• _Task statement_:
Please retype the records below exactly, omitting any images.

START Supplied data

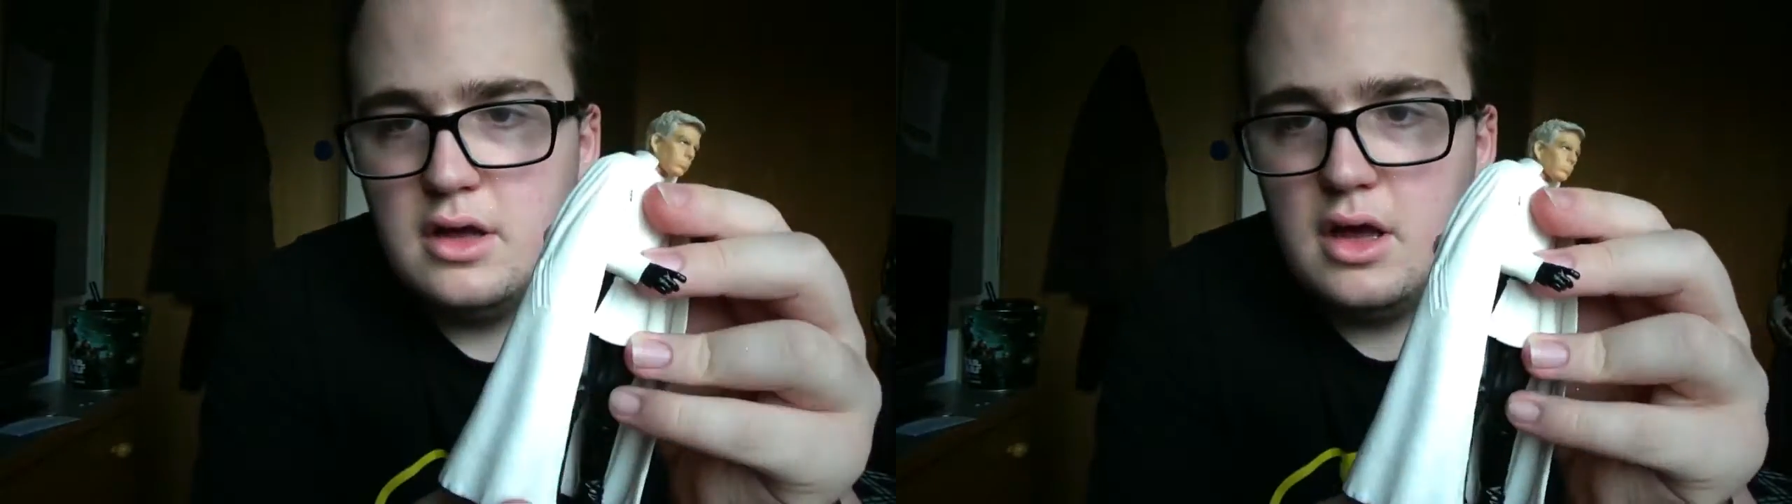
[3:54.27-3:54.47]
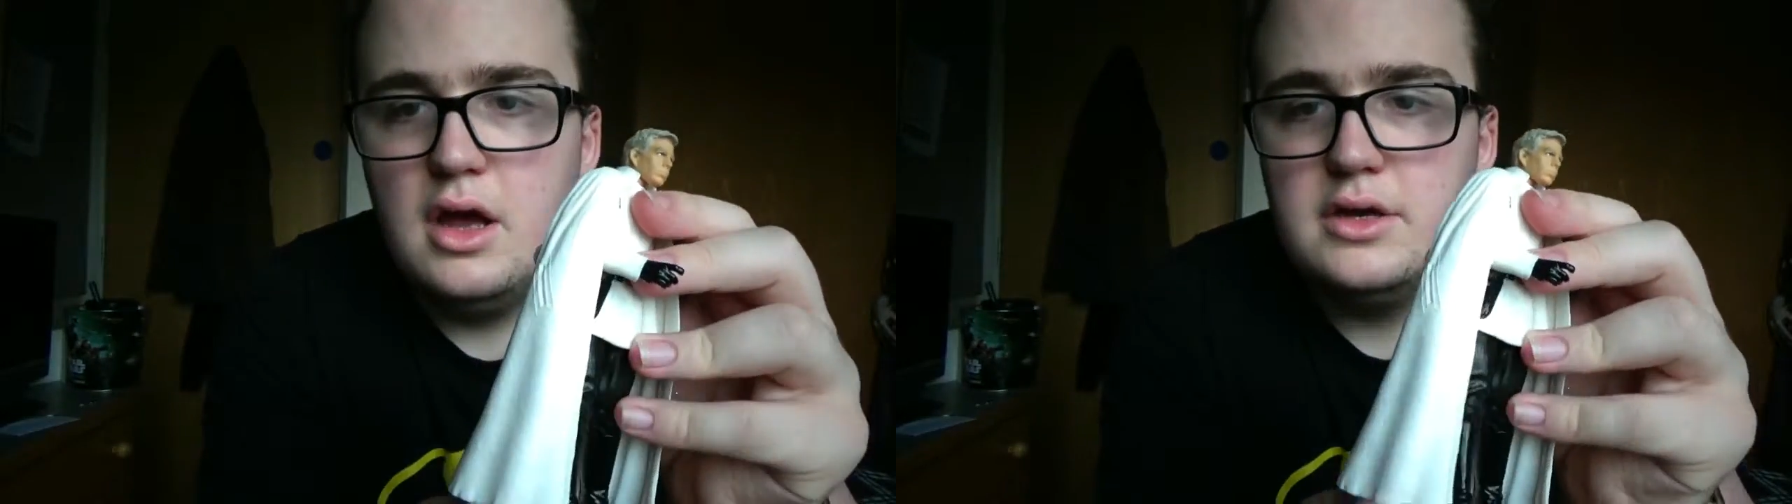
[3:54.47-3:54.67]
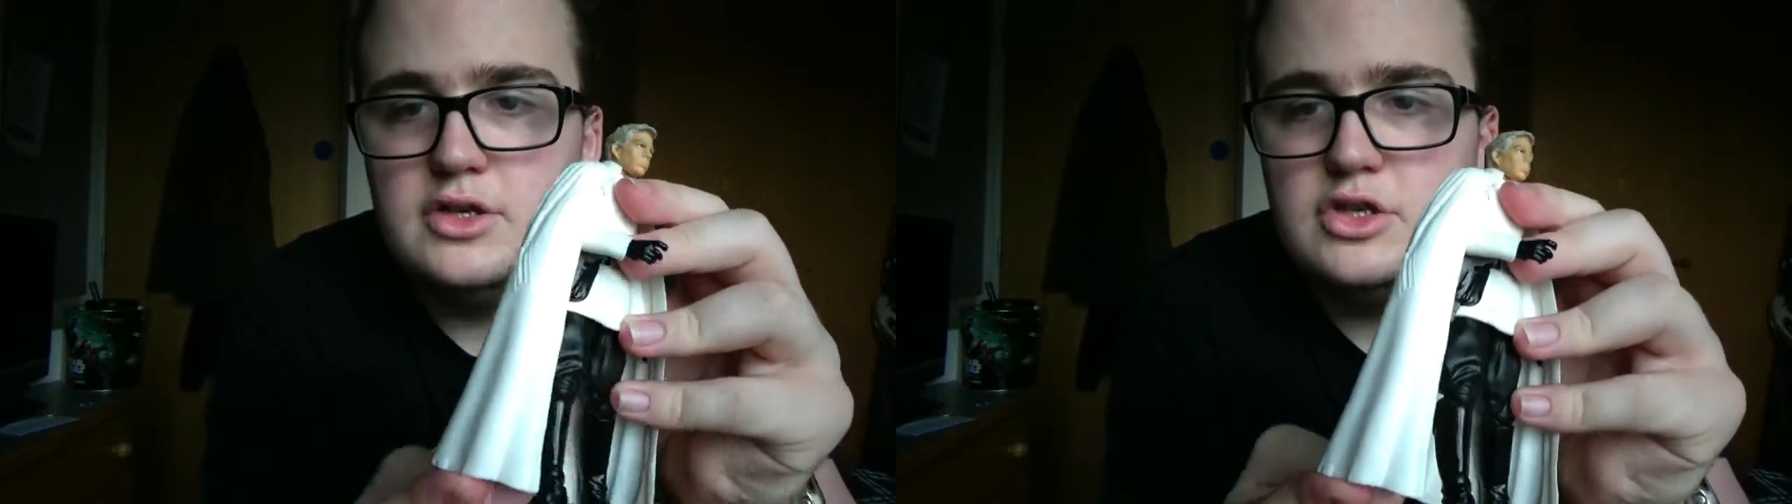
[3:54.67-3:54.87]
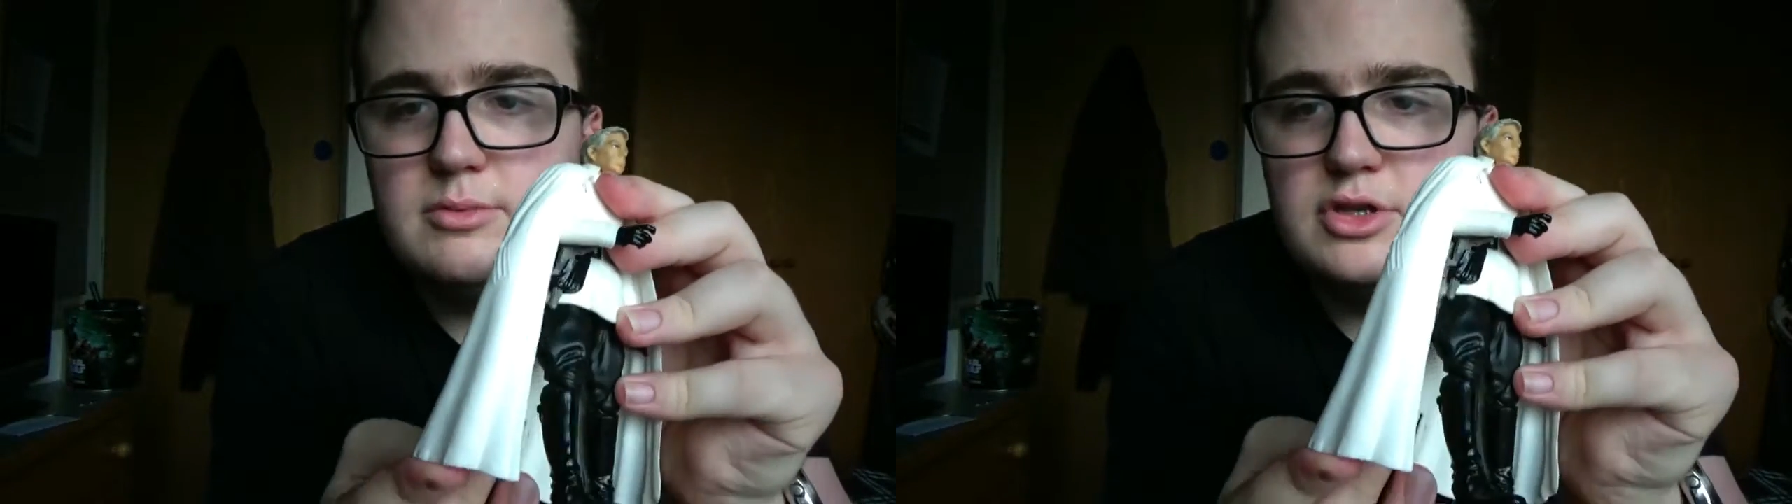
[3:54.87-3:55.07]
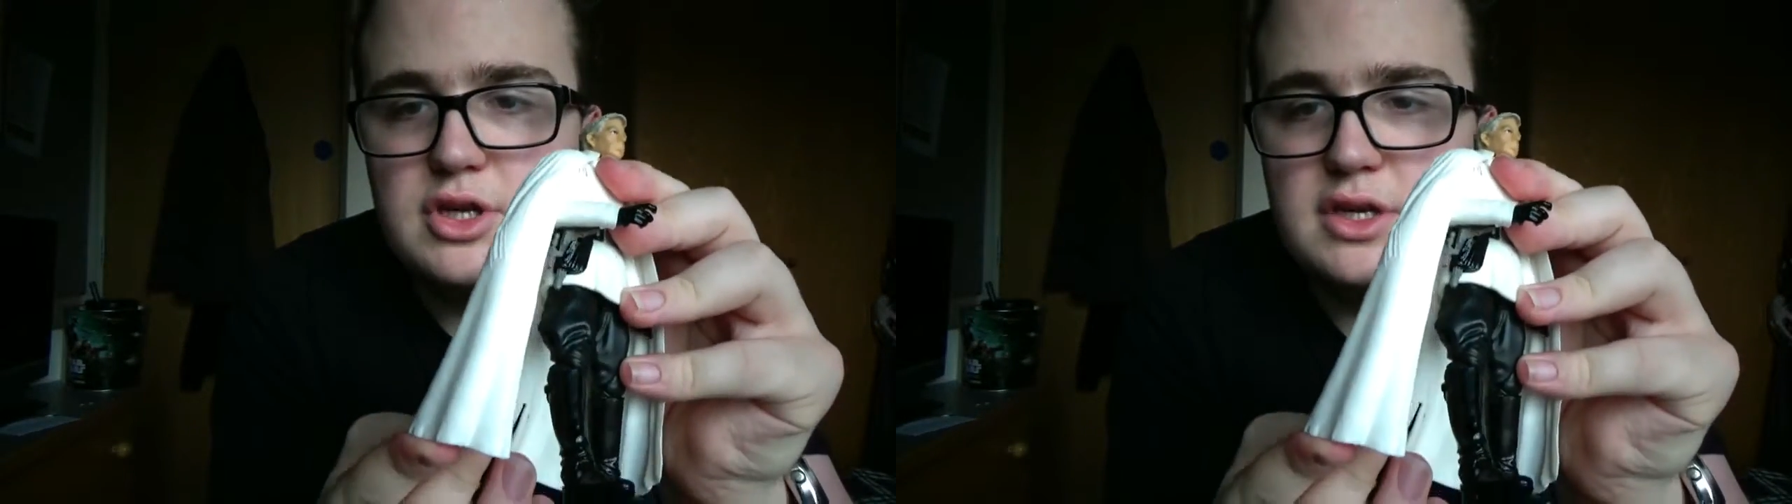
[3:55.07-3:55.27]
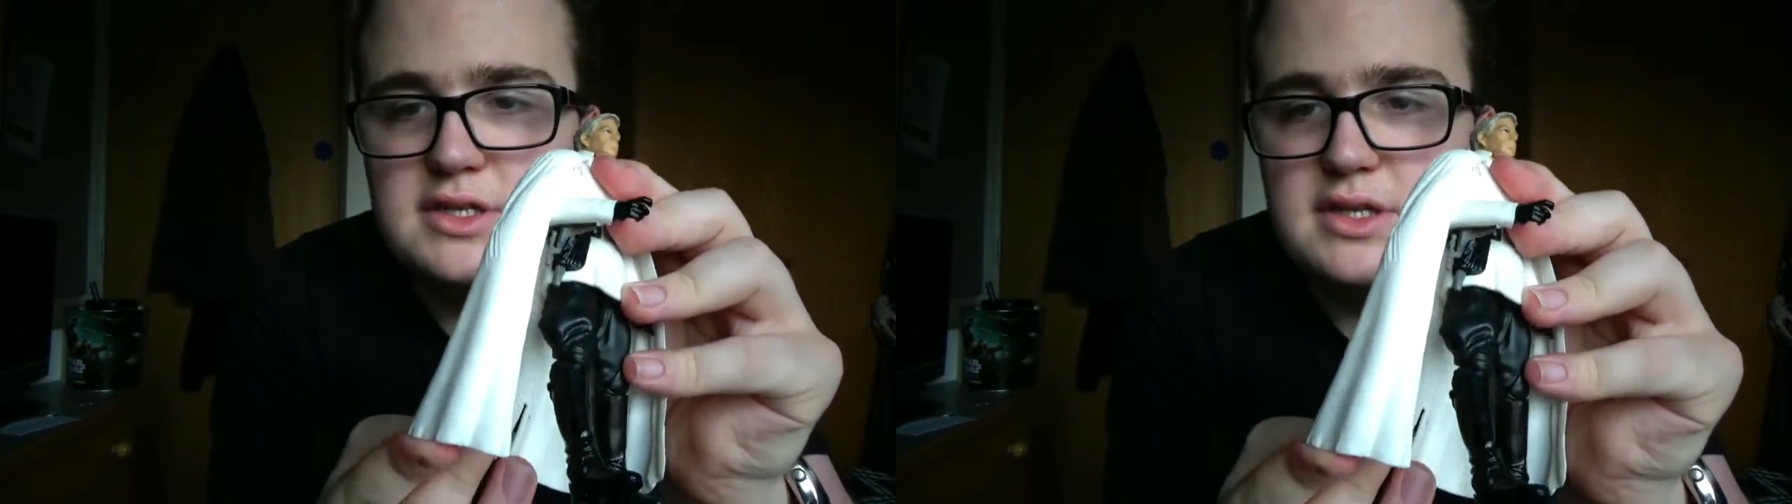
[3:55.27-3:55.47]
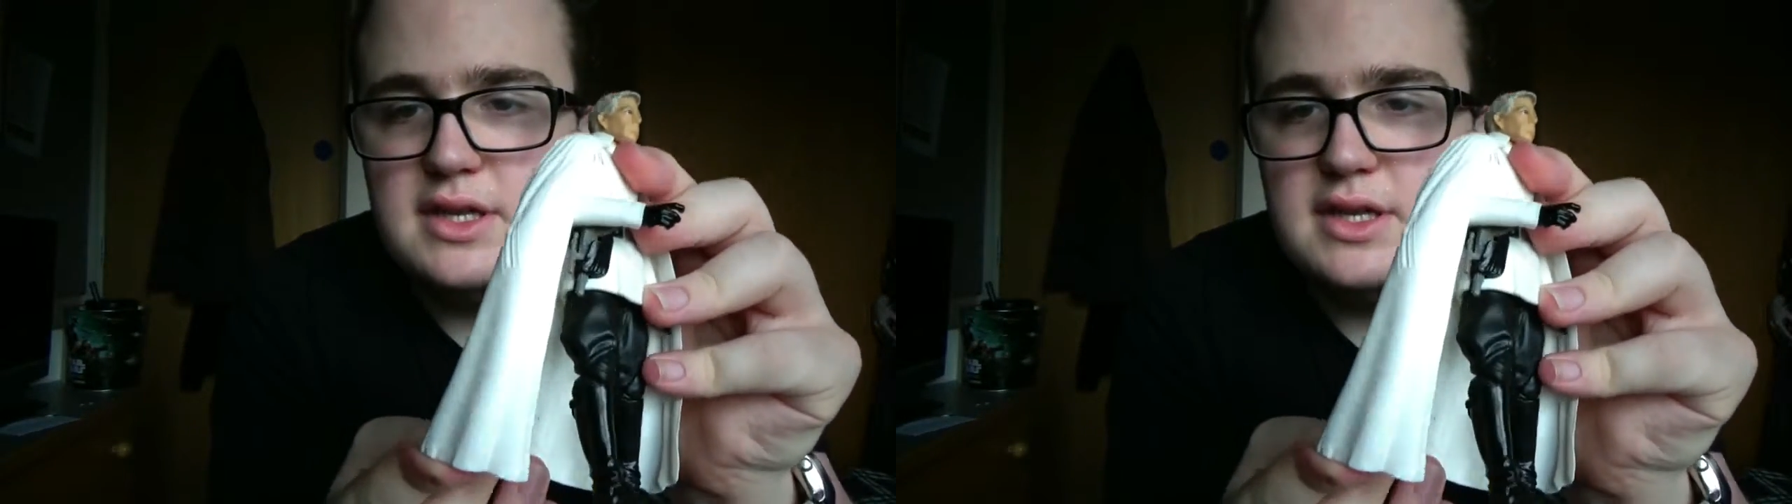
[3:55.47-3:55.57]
and double joints at the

END Supplied data

• _Written response_:
[3:54.27-3:54.47]
[3:54.47-3:54.67]
[3:54.67-3:54.87]
[3:54.87-3:55.07]
[3:55.07-3:55.27]
[3:55.27-3:55.47]
[3:55.47-3:55.57]
and double joints at the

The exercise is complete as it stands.